The output should hold exactly, and only, the lines from the line bearing "[2:38.42-2:39.48]" through the last line of the listing below, and no pictures.

**Records supplied**
────────
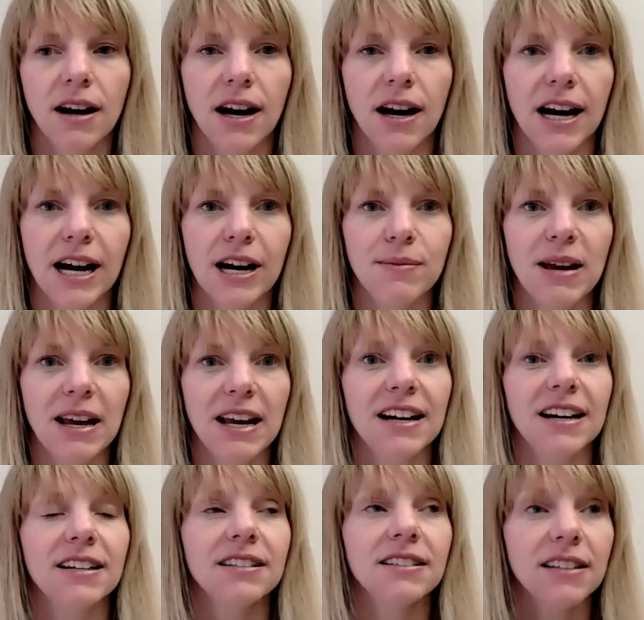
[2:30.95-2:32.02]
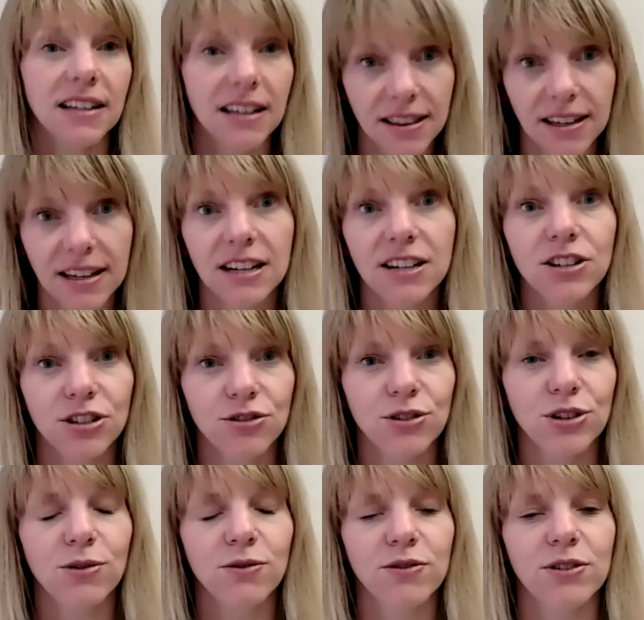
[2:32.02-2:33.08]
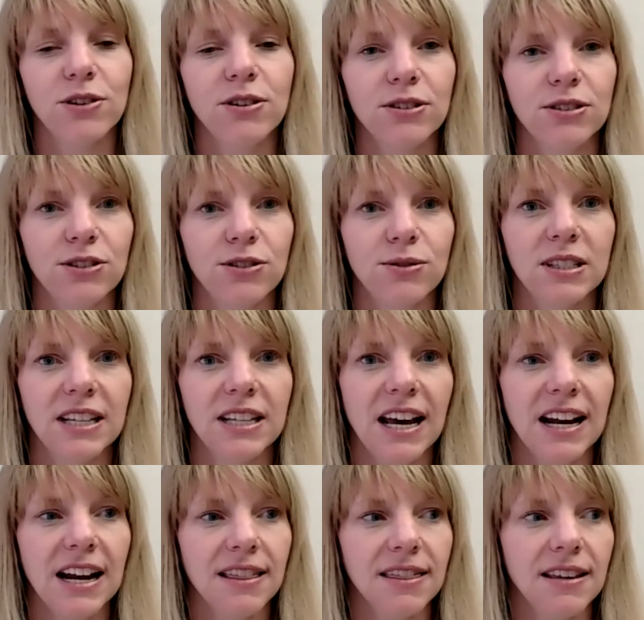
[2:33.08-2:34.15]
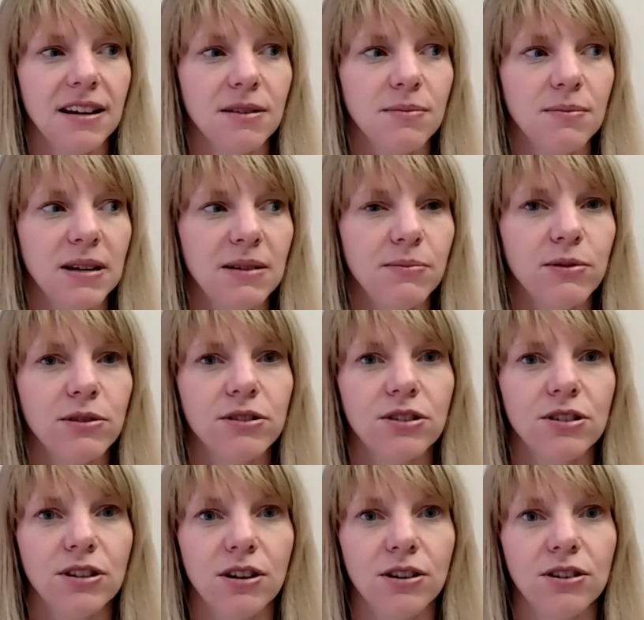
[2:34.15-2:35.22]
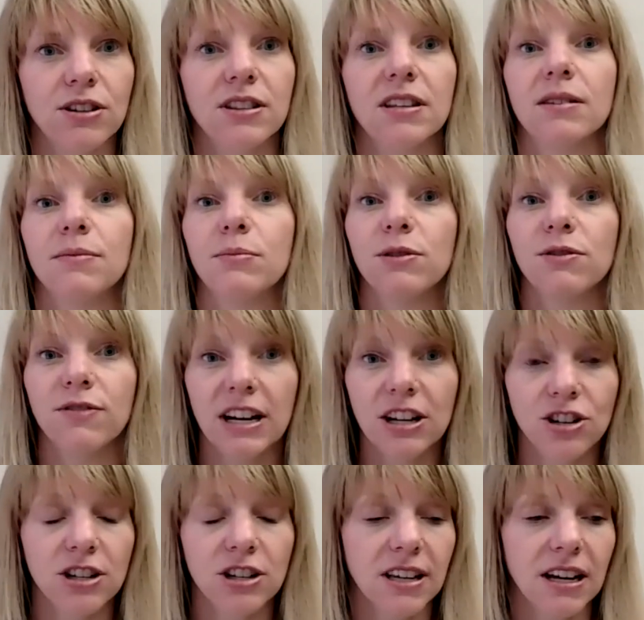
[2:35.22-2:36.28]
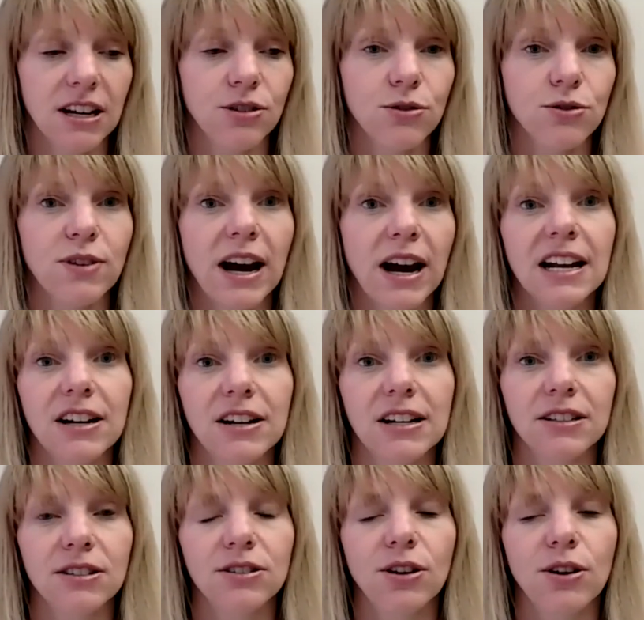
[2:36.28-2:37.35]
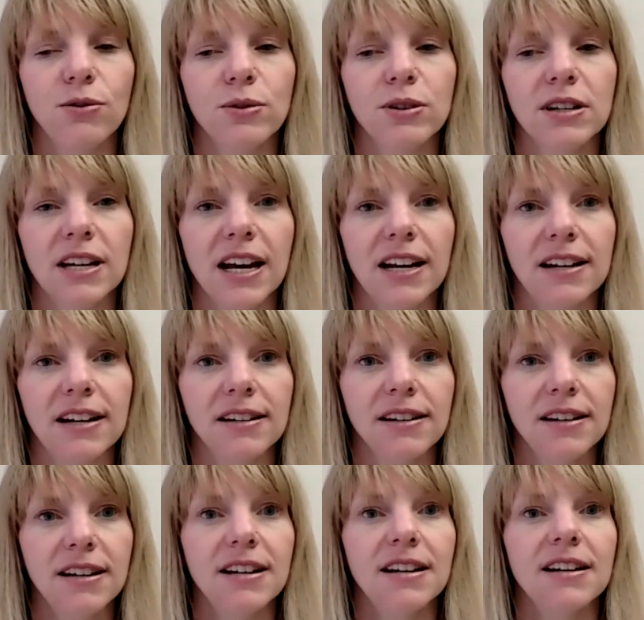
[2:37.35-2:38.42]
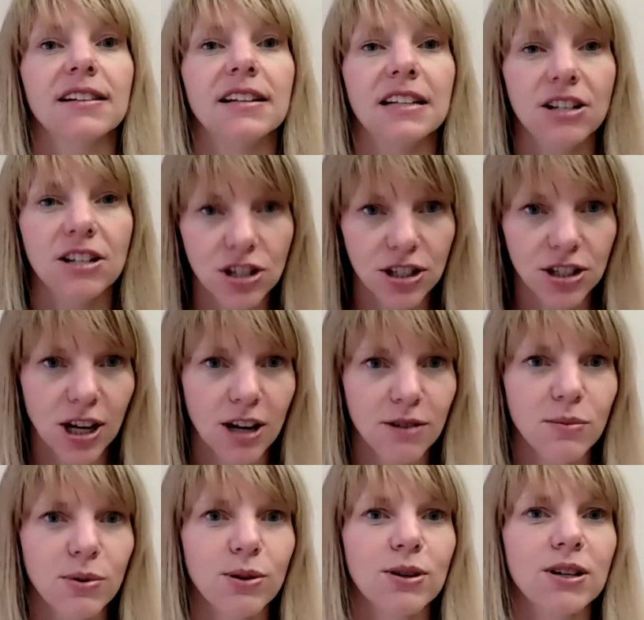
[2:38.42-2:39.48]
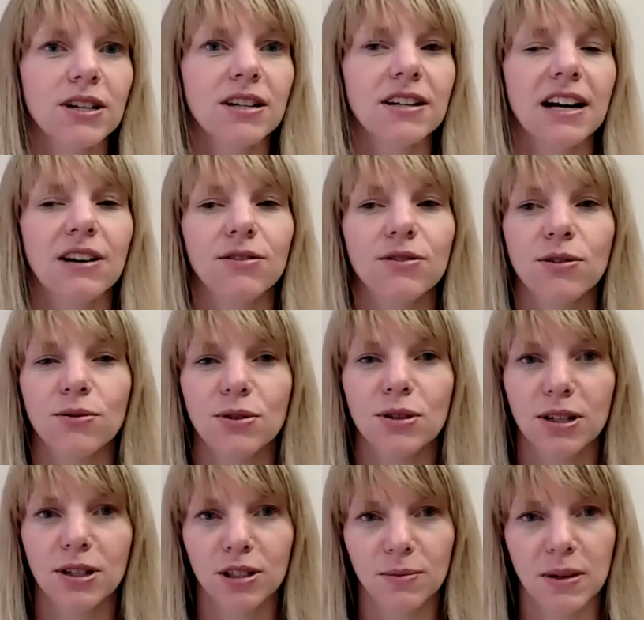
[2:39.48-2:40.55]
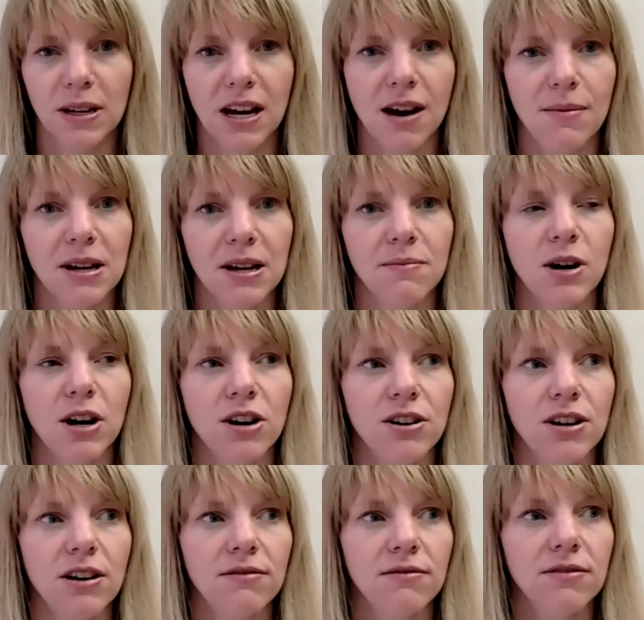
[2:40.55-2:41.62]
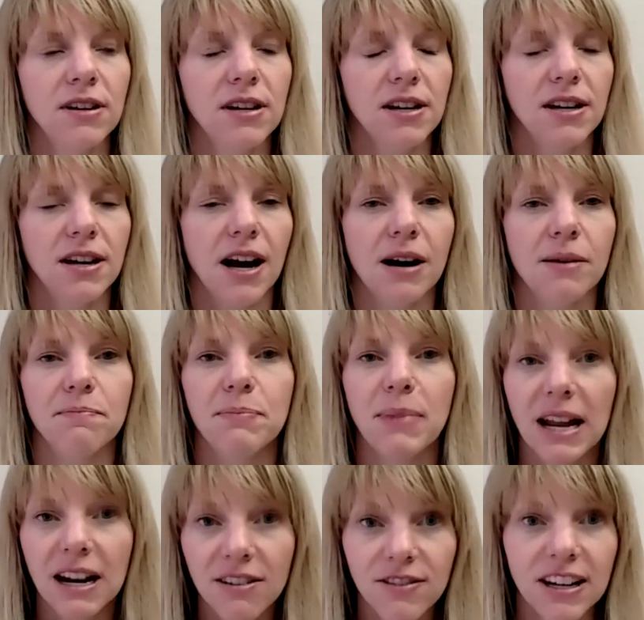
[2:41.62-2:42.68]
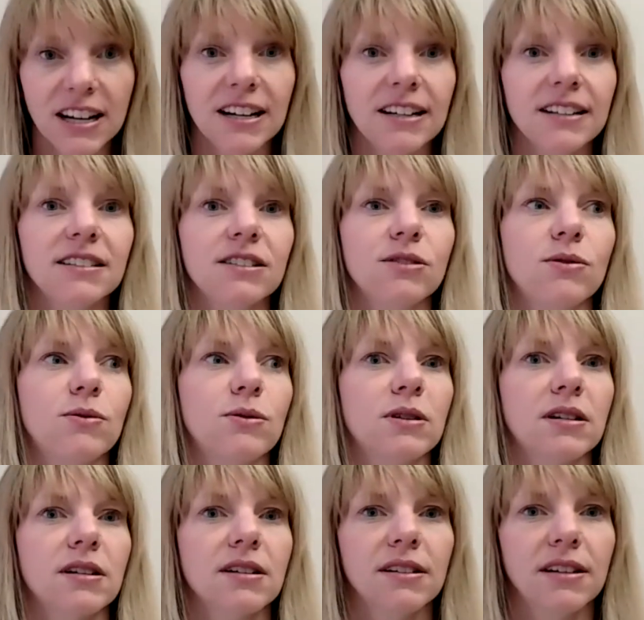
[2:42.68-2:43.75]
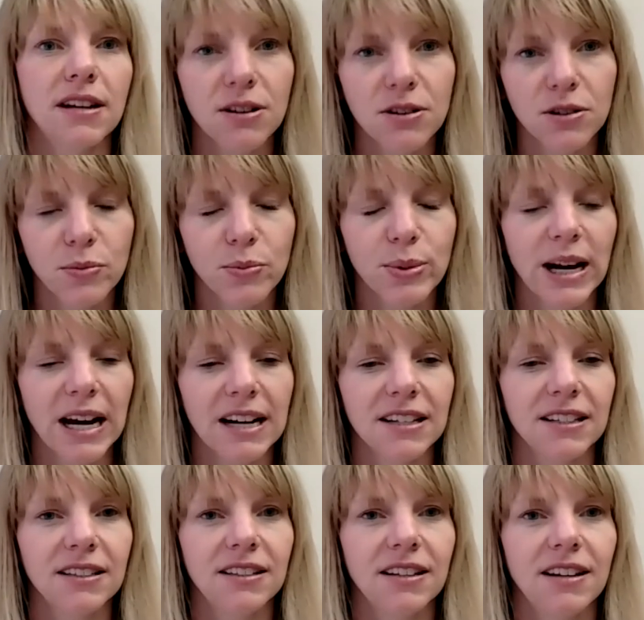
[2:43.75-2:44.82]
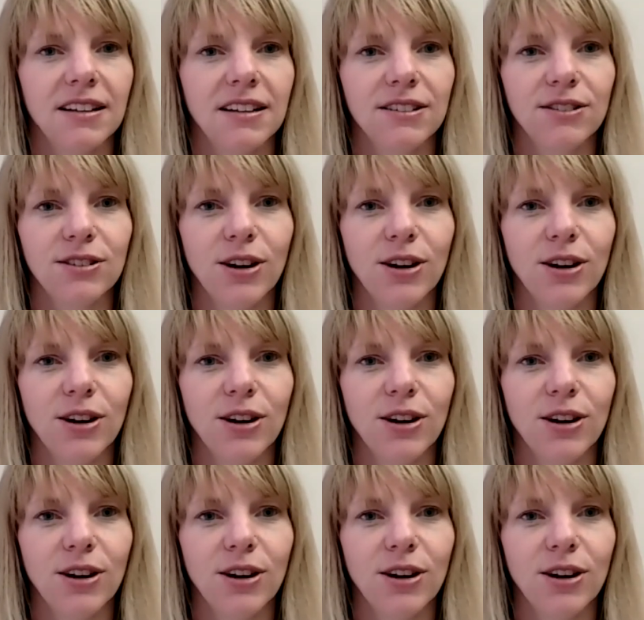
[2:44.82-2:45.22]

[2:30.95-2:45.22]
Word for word: Um, and in the industry overall, as you said, I think people are, are the profession is gaining notoriety. So we're getting clinicians on board. Health coaching is becoming a part of um, benefits or clinical practices.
────────
**The answer**
[2:38.42-2:39.48]
[2:39.48-2:40.55]
[2:40.55-2:41.62]
[2:41.62-2:42.68]
[2:42.68-2:43.75]
[2:43.75-2:44.82]
[2:44.82-2:45.22]

[2:30.95-2:45.22]
Word for word: Um, and in the industry overall, as you said, I think people are, are the profession is gaining notoriety. So we're getting clinicians on board. Health coaching is becoming a part of um, benefits or clinical practices.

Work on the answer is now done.